Your response should be a copy of each line in the listing below that includes the word "speaker".
START Given data
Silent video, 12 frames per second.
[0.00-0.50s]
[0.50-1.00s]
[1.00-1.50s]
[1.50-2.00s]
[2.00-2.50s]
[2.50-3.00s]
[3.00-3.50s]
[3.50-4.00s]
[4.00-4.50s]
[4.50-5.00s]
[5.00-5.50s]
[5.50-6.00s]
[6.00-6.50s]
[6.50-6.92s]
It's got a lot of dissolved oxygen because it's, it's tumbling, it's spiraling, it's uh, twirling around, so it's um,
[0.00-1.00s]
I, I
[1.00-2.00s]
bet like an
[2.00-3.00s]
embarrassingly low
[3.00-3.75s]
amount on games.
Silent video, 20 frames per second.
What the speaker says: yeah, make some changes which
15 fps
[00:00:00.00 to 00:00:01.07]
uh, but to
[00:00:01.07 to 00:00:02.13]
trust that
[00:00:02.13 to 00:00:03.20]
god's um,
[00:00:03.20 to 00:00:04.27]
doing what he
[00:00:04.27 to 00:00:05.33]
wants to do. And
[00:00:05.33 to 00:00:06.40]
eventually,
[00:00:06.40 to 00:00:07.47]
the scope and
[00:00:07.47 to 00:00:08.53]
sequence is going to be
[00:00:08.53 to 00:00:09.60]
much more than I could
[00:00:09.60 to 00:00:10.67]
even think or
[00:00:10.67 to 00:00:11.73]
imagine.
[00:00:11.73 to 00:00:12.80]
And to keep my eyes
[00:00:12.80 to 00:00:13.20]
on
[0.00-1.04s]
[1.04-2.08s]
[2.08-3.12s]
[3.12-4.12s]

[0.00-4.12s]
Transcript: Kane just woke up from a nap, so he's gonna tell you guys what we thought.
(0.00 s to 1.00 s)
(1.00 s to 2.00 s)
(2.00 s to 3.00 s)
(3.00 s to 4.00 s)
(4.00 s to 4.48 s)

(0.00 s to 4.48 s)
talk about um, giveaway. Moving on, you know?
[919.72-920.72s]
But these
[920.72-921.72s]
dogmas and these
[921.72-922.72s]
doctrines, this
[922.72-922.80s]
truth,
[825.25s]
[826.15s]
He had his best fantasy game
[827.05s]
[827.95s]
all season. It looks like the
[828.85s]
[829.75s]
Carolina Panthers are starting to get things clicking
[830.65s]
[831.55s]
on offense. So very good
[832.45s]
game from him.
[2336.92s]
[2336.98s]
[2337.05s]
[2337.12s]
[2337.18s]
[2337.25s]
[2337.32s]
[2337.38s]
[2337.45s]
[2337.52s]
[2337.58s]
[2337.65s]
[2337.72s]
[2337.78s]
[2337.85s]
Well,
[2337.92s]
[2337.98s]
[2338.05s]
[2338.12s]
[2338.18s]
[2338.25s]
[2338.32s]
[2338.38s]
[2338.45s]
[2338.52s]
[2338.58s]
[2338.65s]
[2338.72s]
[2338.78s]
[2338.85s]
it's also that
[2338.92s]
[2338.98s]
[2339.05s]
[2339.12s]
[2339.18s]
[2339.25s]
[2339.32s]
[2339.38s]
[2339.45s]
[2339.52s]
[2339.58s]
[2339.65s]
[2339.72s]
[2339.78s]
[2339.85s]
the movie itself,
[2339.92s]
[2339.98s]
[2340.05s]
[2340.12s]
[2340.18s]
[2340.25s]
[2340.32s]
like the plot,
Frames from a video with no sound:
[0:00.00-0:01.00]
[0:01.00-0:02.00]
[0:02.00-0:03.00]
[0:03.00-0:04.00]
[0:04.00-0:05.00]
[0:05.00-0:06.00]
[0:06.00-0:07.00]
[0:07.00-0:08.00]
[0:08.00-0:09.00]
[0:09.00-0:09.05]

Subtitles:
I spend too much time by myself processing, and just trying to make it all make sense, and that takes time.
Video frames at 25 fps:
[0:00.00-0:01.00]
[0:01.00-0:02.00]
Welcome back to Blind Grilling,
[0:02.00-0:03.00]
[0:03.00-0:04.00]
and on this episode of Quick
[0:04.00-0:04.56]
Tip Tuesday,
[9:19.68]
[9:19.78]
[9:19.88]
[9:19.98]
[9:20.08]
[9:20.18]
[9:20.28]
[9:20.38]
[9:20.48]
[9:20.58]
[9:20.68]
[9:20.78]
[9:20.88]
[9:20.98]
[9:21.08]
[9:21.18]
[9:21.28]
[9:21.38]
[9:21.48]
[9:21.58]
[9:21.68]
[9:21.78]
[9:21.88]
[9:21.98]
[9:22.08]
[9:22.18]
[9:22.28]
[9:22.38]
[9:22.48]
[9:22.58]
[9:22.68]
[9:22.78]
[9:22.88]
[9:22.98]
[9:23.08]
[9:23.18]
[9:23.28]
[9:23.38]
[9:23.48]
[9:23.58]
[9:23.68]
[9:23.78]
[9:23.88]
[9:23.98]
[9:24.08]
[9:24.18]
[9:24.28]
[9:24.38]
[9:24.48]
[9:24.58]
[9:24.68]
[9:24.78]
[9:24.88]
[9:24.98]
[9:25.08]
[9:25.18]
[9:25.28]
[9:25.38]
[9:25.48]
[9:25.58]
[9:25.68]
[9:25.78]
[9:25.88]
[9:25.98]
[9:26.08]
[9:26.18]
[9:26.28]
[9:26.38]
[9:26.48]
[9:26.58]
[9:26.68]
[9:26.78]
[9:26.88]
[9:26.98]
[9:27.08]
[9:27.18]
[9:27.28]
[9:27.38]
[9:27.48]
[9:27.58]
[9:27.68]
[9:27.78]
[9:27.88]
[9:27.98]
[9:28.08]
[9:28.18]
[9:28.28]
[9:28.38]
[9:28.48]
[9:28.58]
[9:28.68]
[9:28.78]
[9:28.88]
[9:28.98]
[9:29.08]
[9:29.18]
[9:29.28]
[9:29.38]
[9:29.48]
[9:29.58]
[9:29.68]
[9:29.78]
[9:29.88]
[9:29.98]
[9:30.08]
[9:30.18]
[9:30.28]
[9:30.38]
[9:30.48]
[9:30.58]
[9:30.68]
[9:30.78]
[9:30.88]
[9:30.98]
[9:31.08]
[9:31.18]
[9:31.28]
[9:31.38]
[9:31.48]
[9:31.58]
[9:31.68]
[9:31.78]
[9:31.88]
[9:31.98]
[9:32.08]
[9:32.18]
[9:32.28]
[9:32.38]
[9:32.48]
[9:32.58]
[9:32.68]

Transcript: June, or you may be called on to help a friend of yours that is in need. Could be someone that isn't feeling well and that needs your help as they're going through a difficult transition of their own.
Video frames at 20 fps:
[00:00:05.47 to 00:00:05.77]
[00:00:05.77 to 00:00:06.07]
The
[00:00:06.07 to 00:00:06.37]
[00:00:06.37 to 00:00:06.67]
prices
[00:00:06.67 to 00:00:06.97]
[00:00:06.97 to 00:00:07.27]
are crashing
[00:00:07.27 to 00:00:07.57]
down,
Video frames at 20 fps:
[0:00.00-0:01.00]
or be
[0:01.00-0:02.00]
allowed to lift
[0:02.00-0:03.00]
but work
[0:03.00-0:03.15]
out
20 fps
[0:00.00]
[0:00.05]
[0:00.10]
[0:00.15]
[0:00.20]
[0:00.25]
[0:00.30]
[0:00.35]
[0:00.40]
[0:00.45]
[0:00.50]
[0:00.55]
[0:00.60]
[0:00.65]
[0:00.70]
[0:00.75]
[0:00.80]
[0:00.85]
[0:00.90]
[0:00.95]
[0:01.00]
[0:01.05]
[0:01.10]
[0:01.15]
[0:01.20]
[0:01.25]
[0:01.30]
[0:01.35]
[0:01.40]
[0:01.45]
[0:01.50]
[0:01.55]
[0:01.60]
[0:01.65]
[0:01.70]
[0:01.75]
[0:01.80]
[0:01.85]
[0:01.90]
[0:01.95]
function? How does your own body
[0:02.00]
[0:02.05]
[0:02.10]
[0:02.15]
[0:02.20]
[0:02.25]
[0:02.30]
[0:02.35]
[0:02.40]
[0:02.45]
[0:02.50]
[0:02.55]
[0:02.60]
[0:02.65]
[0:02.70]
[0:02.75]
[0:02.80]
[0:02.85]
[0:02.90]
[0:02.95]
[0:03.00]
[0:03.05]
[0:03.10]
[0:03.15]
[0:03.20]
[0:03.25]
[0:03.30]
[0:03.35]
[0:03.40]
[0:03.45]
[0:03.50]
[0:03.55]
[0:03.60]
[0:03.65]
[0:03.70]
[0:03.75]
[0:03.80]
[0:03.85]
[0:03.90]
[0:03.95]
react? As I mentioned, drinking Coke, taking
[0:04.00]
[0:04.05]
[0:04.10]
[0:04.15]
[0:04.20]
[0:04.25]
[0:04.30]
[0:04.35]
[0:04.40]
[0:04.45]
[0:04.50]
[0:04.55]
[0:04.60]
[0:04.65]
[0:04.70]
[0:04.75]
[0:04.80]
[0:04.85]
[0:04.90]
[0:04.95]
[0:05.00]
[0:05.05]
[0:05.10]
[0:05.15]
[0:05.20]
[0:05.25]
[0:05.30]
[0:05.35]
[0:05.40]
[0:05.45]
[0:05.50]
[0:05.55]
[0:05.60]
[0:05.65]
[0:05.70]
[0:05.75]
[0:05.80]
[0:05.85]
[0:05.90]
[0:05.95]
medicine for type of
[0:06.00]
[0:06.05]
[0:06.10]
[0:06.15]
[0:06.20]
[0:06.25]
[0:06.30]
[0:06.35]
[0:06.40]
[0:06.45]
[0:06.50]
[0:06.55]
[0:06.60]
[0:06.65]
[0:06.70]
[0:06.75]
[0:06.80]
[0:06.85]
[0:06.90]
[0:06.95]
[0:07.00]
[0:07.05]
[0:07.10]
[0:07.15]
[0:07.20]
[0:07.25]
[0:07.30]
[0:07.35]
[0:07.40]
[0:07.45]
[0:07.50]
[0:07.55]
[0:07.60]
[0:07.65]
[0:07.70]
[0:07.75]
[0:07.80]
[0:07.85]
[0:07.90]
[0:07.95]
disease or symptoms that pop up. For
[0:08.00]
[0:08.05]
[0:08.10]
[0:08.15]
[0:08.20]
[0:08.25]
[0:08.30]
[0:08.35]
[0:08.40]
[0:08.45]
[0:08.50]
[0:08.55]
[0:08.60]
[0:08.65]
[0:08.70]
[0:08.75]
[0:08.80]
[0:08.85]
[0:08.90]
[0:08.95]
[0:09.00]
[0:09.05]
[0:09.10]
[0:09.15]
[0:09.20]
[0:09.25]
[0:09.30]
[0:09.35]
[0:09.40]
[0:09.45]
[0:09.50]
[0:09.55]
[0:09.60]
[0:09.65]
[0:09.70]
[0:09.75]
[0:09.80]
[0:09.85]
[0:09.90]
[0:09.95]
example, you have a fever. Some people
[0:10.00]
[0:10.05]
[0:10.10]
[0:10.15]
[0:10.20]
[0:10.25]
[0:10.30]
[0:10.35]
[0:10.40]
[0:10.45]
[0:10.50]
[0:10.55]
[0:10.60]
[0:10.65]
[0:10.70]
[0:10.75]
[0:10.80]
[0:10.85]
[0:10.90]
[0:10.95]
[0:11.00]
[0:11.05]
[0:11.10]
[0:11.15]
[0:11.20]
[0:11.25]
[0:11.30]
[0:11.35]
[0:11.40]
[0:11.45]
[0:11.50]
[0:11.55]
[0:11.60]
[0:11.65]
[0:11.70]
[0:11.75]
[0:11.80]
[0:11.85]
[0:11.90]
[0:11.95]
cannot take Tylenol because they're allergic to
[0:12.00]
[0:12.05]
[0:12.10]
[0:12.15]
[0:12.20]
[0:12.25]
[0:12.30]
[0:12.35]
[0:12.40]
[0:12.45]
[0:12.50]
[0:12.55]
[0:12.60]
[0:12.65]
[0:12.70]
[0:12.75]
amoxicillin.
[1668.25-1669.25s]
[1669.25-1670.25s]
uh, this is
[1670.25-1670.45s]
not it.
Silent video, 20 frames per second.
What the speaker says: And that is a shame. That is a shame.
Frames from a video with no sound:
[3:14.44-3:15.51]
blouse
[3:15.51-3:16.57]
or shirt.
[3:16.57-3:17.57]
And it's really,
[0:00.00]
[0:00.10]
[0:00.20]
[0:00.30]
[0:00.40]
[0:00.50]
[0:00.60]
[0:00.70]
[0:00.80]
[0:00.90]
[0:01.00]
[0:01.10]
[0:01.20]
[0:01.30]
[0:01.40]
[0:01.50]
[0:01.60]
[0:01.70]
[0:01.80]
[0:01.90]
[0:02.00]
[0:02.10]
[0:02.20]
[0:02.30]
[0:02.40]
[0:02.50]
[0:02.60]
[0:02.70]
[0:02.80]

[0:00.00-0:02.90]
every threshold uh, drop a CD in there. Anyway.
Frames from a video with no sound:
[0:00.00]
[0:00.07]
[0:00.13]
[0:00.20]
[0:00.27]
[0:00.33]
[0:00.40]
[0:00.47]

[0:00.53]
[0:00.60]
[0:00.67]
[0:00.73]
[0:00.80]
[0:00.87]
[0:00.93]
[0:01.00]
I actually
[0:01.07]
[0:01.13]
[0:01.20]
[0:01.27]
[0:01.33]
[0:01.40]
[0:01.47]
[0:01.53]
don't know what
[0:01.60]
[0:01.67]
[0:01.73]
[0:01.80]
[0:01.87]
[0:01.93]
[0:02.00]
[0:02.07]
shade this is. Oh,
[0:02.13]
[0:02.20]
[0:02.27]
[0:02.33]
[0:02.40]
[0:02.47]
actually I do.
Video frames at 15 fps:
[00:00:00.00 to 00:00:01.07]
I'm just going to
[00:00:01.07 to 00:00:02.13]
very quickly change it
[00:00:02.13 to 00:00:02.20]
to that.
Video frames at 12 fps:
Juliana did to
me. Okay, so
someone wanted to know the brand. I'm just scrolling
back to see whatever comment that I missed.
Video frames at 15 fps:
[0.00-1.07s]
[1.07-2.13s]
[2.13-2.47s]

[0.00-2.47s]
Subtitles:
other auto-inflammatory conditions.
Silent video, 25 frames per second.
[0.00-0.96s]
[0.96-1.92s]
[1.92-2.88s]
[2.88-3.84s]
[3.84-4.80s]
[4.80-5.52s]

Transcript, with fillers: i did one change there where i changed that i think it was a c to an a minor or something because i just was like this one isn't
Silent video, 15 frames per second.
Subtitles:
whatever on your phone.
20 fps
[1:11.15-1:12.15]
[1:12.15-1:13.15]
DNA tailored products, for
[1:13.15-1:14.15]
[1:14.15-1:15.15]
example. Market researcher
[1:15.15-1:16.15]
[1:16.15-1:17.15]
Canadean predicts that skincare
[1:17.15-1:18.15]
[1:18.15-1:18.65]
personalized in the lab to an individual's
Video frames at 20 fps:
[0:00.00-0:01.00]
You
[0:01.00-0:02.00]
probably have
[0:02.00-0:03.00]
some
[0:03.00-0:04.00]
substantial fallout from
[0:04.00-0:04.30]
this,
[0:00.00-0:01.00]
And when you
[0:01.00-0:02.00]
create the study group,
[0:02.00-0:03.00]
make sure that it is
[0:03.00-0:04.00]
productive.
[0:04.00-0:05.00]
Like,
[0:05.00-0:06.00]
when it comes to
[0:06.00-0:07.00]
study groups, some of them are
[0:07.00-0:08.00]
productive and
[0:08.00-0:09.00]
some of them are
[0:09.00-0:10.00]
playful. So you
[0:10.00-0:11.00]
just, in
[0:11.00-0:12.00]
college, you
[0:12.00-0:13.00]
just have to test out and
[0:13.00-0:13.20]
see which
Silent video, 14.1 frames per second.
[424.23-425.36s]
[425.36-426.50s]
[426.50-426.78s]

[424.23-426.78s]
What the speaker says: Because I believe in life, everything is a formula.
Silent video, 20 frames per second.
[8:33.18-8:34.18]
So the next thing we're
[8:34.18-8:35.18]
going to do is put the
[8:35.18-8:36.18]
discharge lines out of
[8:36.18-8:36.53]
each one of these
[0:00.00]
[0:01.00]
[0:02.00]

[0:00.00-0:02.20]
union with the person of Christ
END Given data
Exercise solution |
What the speaker says: yeah, make some changes which
What the speaker says: And that is a shame. That is a shame.
What the speaker says: Because I believe in life, everything is a formula.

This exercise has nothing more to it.